# [Problem]
Leave the images aside and output every entry exactly.

# [Stored entries]
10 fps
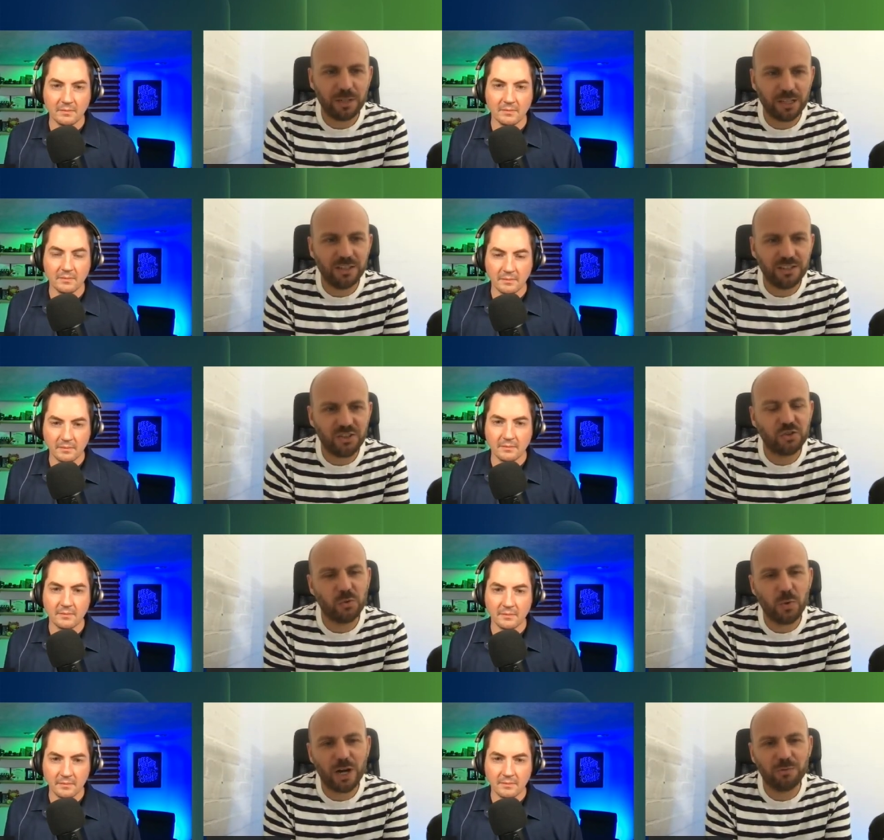Speaker 1: in the
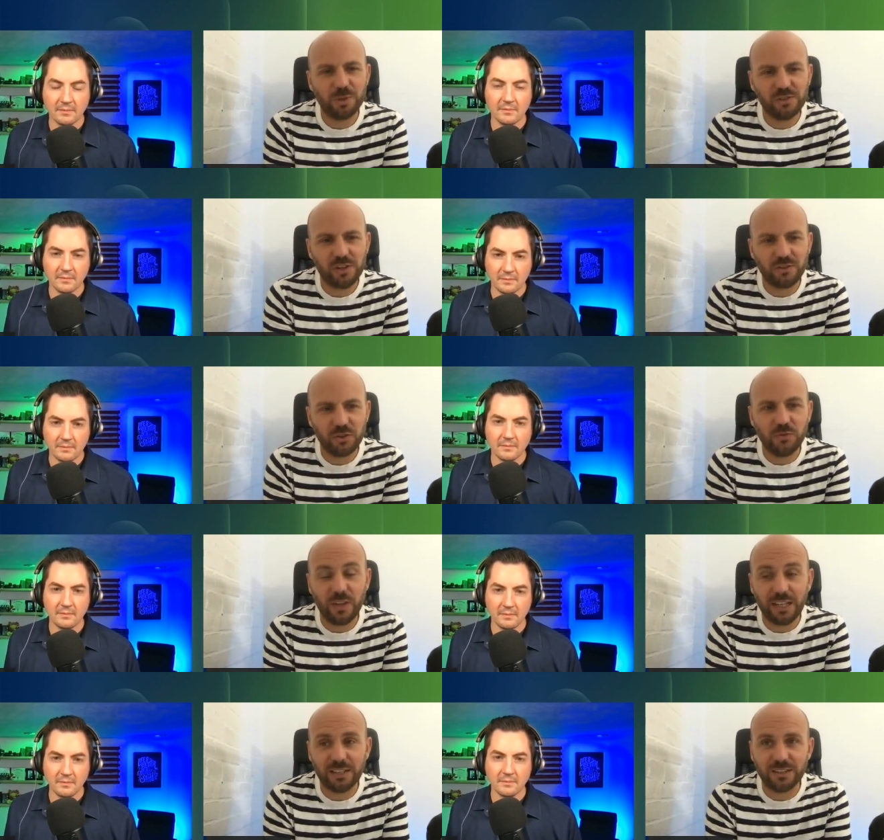digital world, because I do
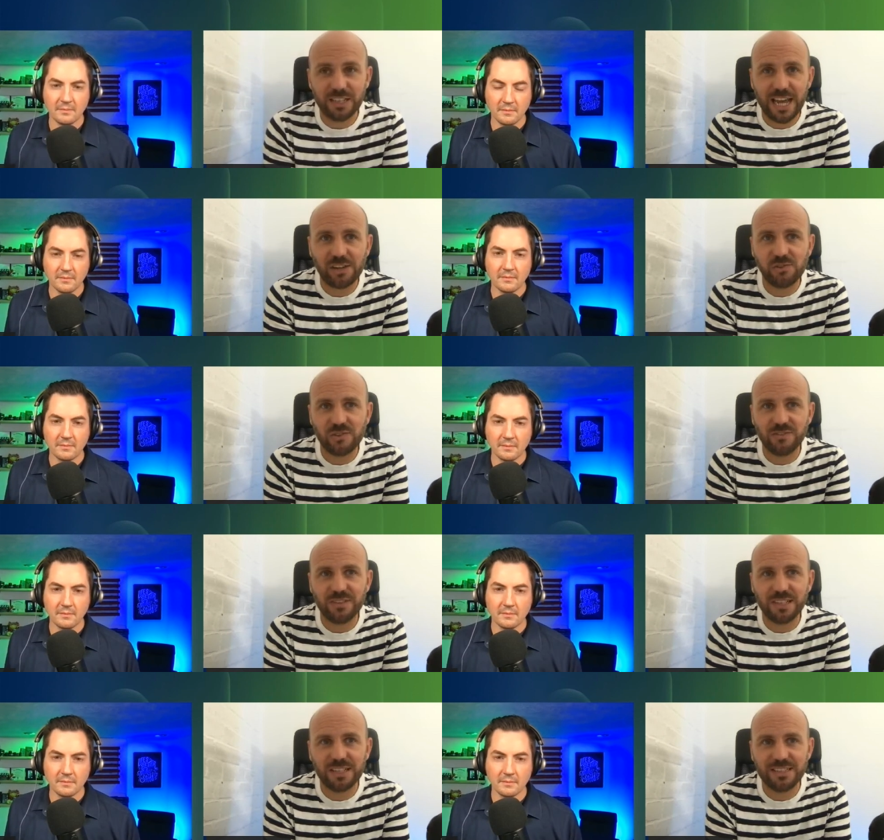think the next
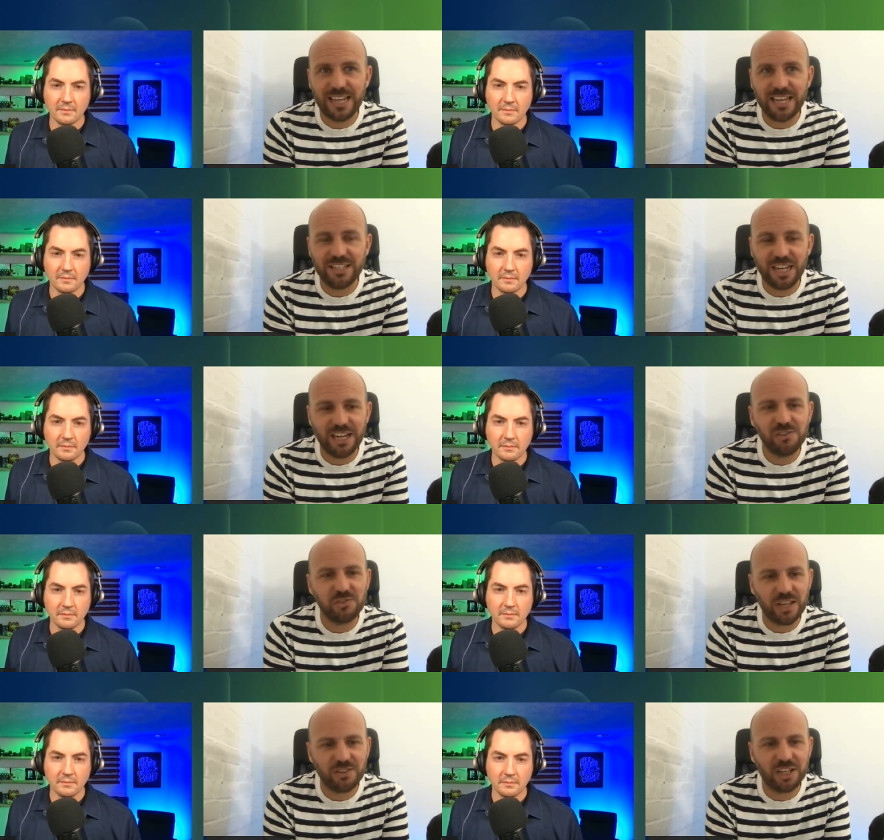10
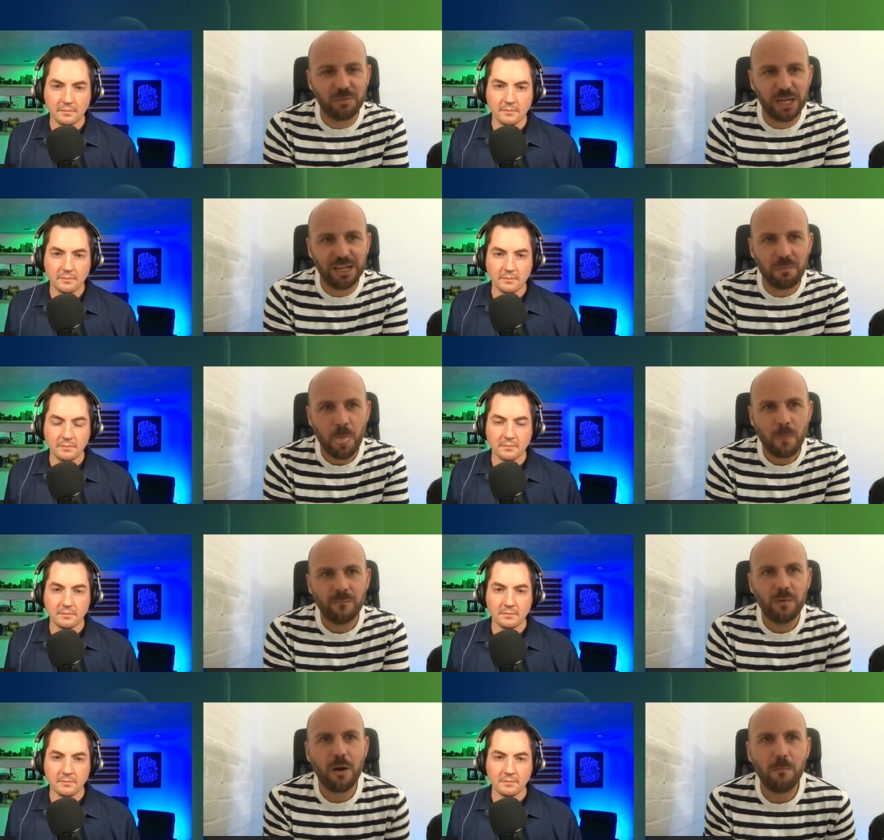years, there's going to be
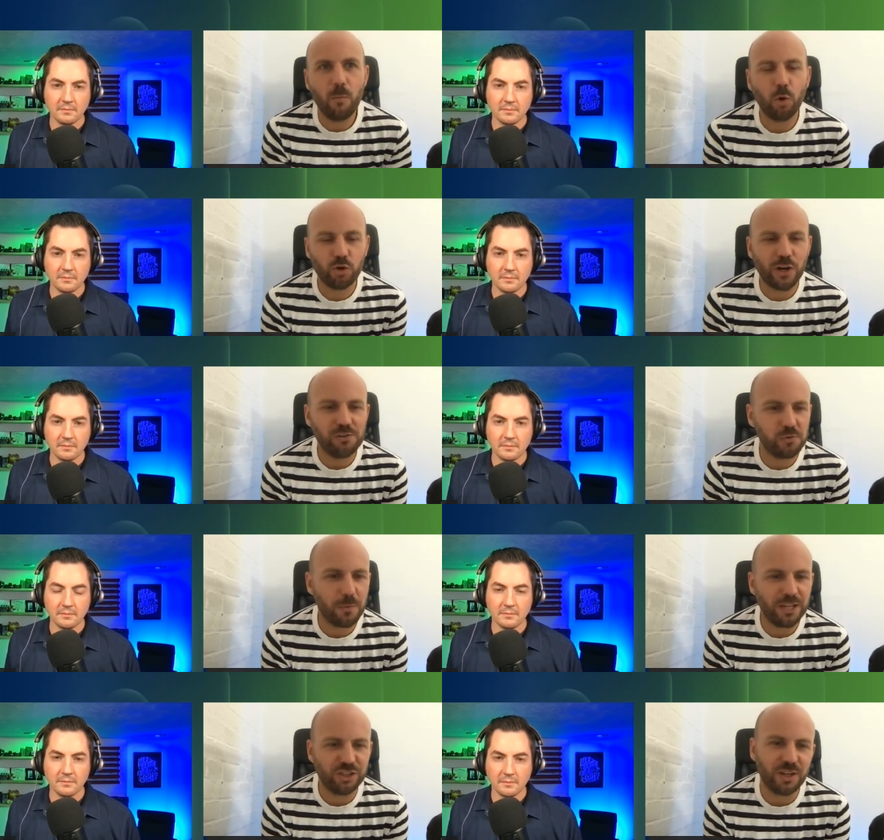more
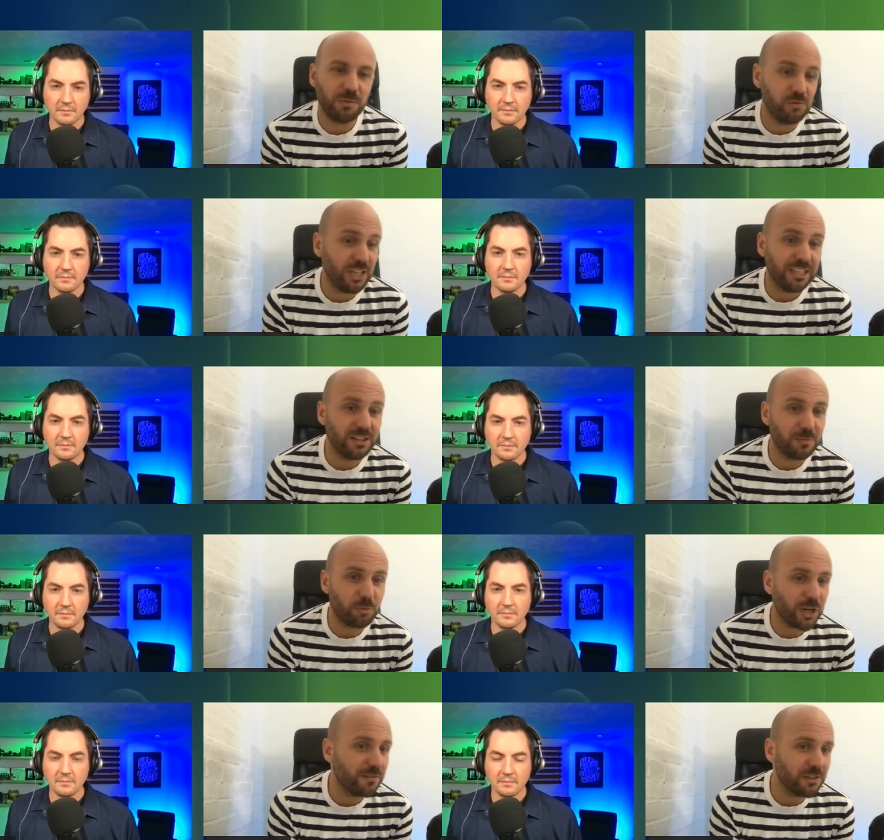transformation than we've seen in the
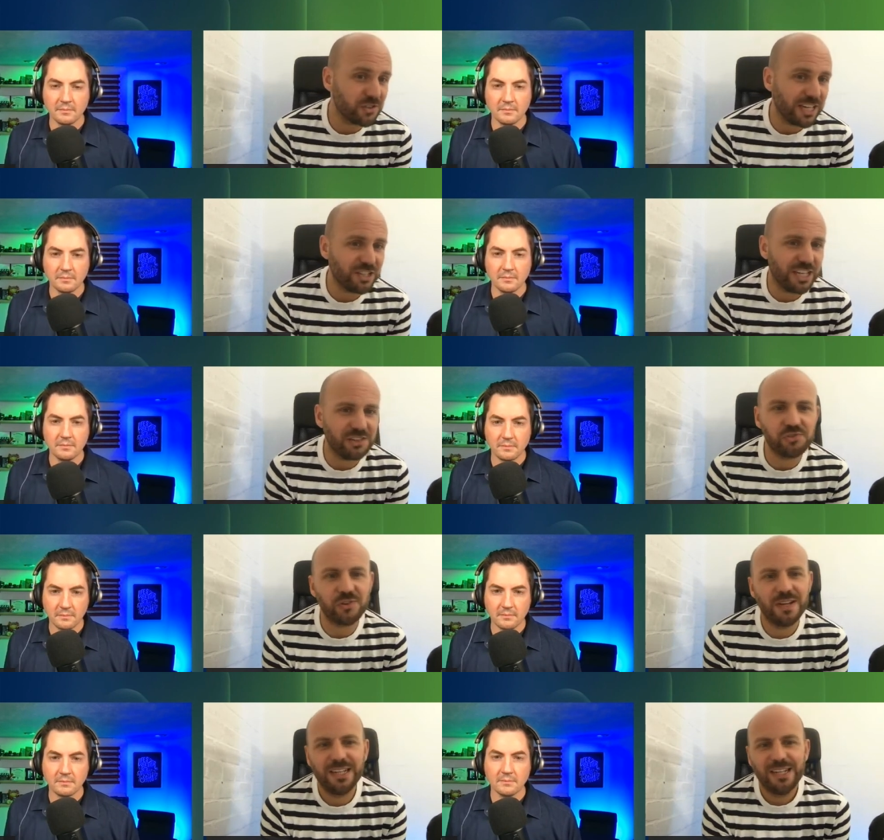previous 10 years.
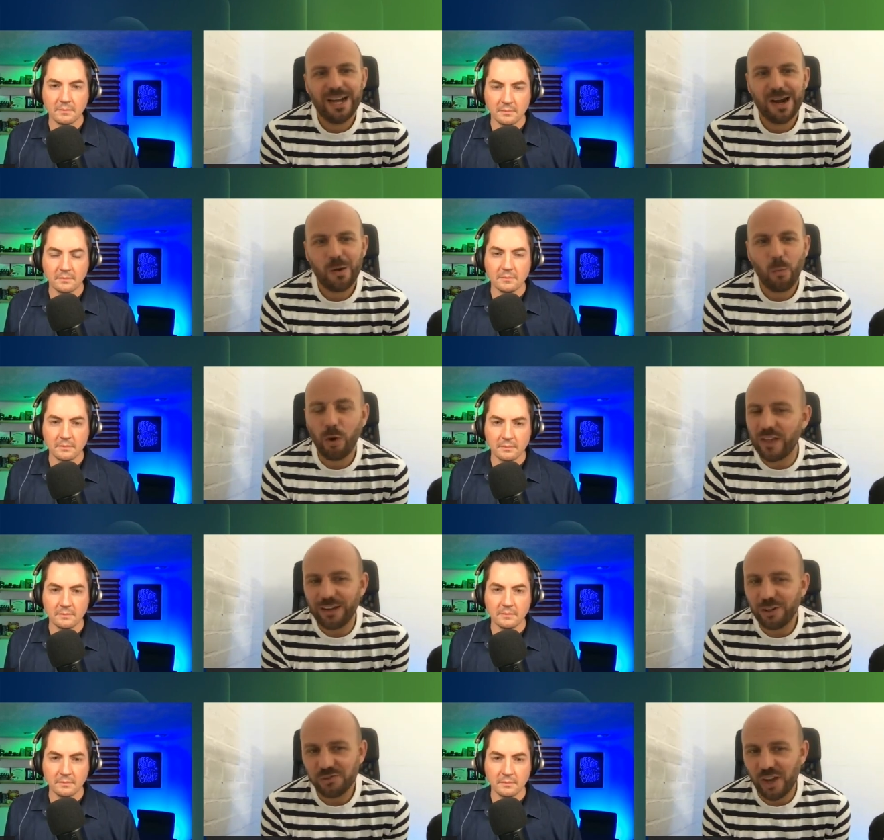What
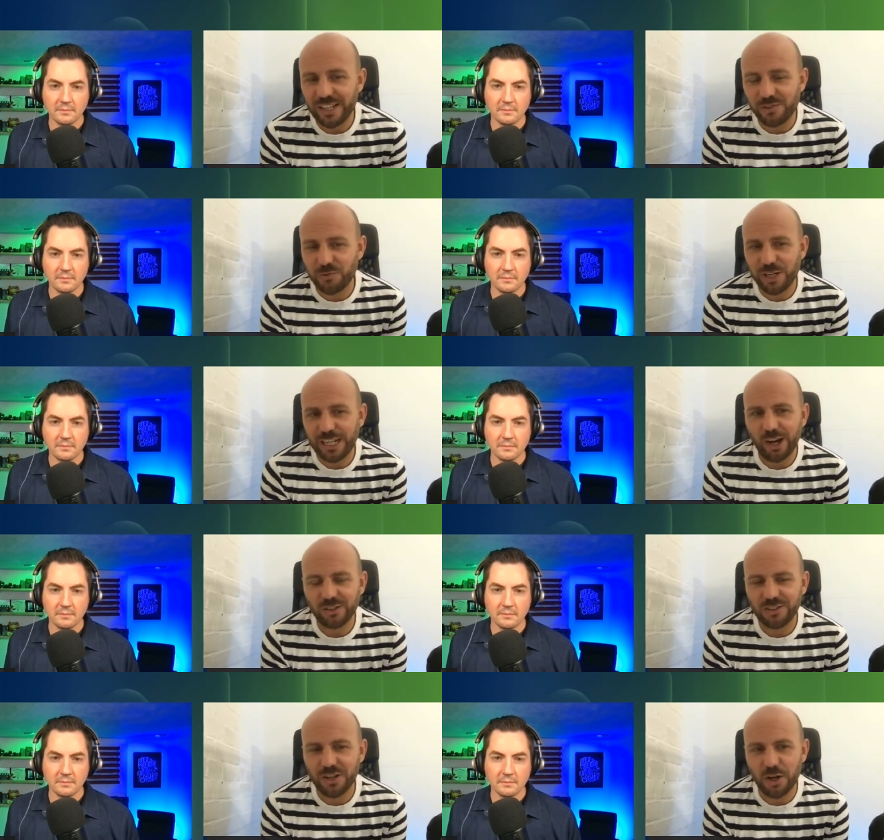that looks like, it's really
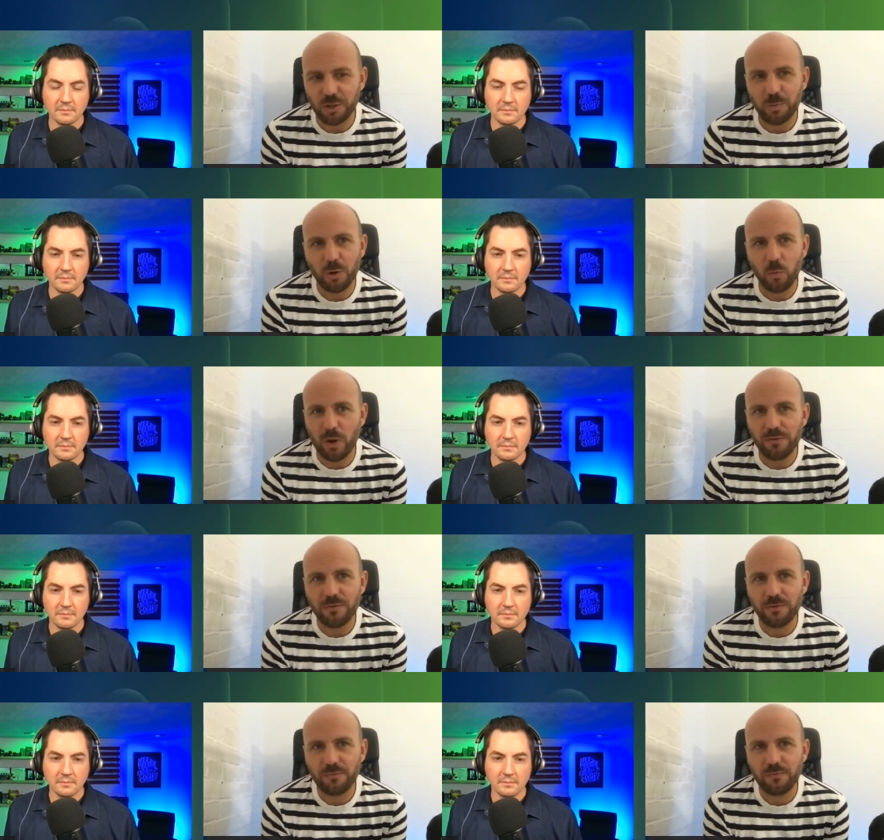hard to know. But
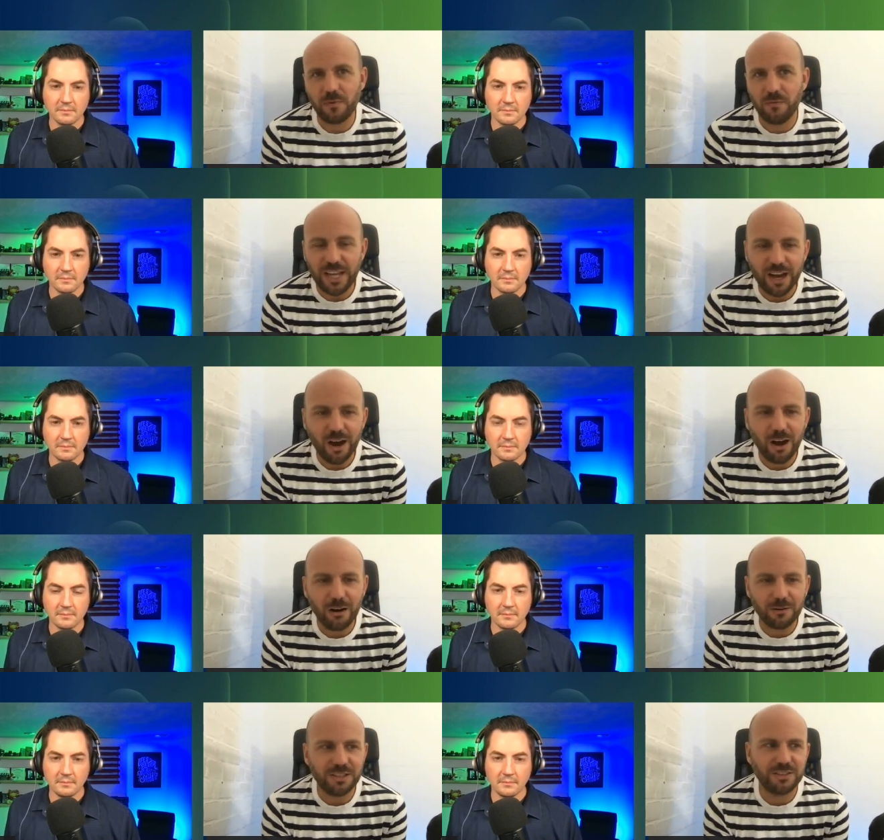with
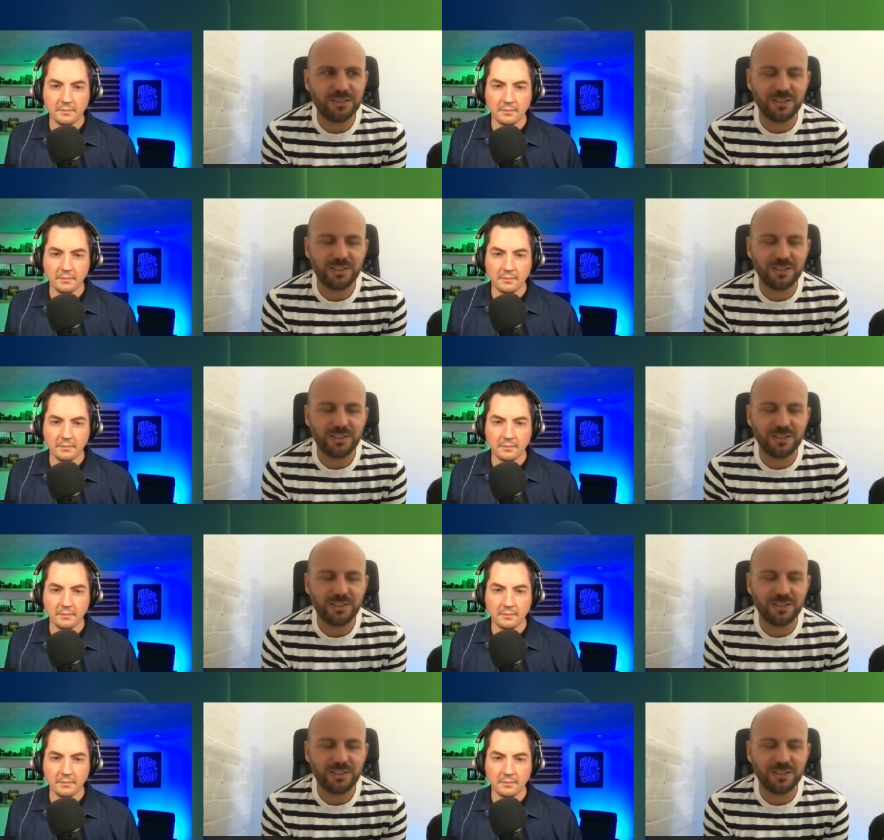VR and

# [Answer section]
10 fps
Speaker 1: in the
digital world, because I do
think the next
10
years, there's going to be
more
transformation than we've seen in the
previous 10 years.
What
that looks like, it's really
hard to know. But
with
VR and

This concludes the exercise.